From: Joanne Koong <joannelkoong@gmail.com>
To: linux-fsdevel@vger.kernel.org
Cc: hch@lst.de, miklos@szeredi.hu, brauner@kernel.org,
djwong@kernel.org, anuj20.g@samsung.com,
linux-xfs@vger.kernel.org, linux-doc@vger.kernel.org,
linux-block@vger.kernel.org, gfs2@lists.linux.dev,
kernel-team@meta.com
Subject: [PATCH v3 04/16] iomap: hide ioends from the generic writeback code
Date: Mon, 23 Jun 2025 19:21:23 -0700 [thread overview]
Message-ID: <20250624022135.832899-5-joannelkoong@gmail.com> (raw)

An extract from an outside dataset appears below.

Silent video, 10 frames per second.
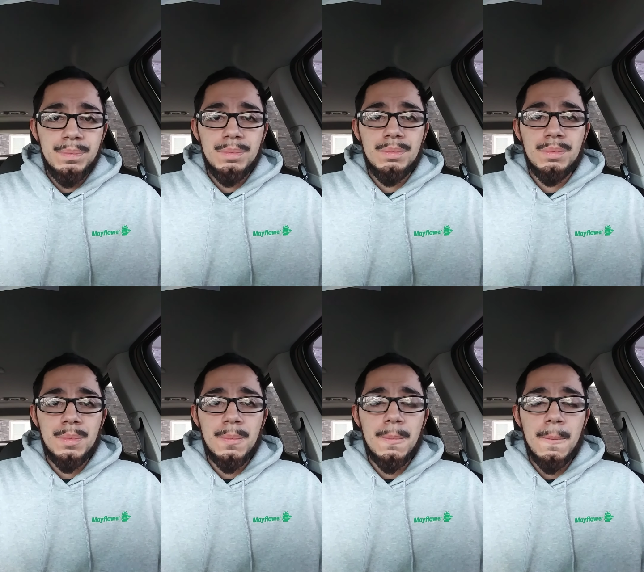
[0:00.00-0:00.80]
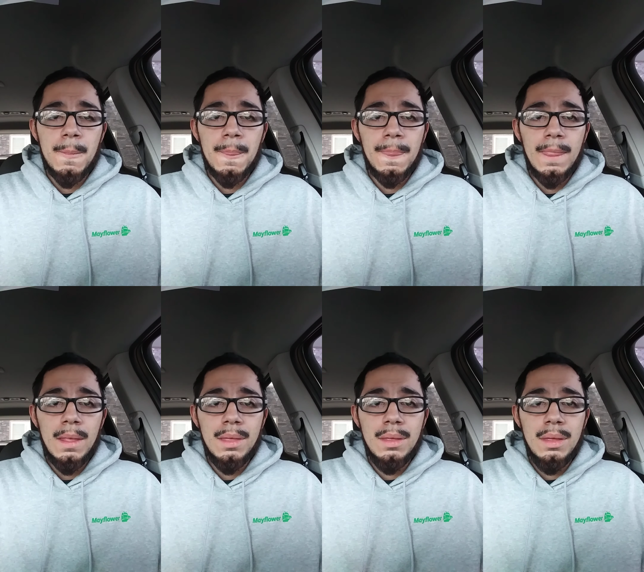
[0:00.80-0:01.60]

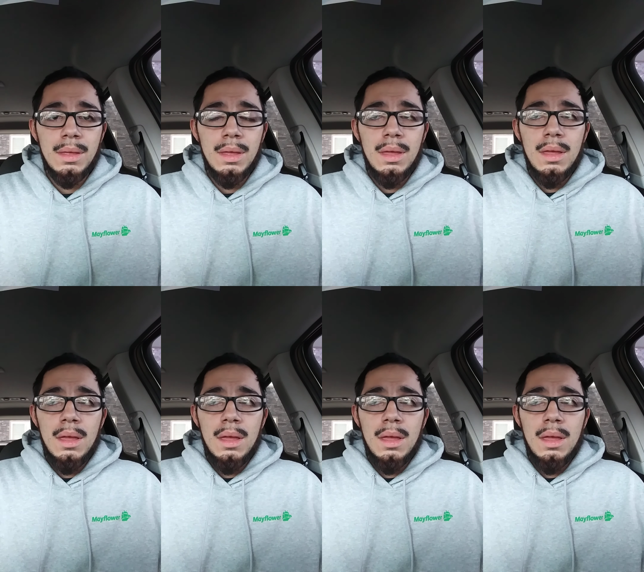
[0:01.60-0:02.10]
No one is speaking in this clip.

In-Reply-To: <20250624022135.832899-1-joannelkoong@gmail.com>
From: Christoph Hellwig <hch@lst.de>
Replace the ioend pointer in iomap_writeback_ctx with a void *wb_ctx
one to facilitate non-block, non-ioend writeback for use. Rename
the submit_ioend method to writeback_submit and make it mandatory so
that the generic writeback code stops seeing ioends and bios.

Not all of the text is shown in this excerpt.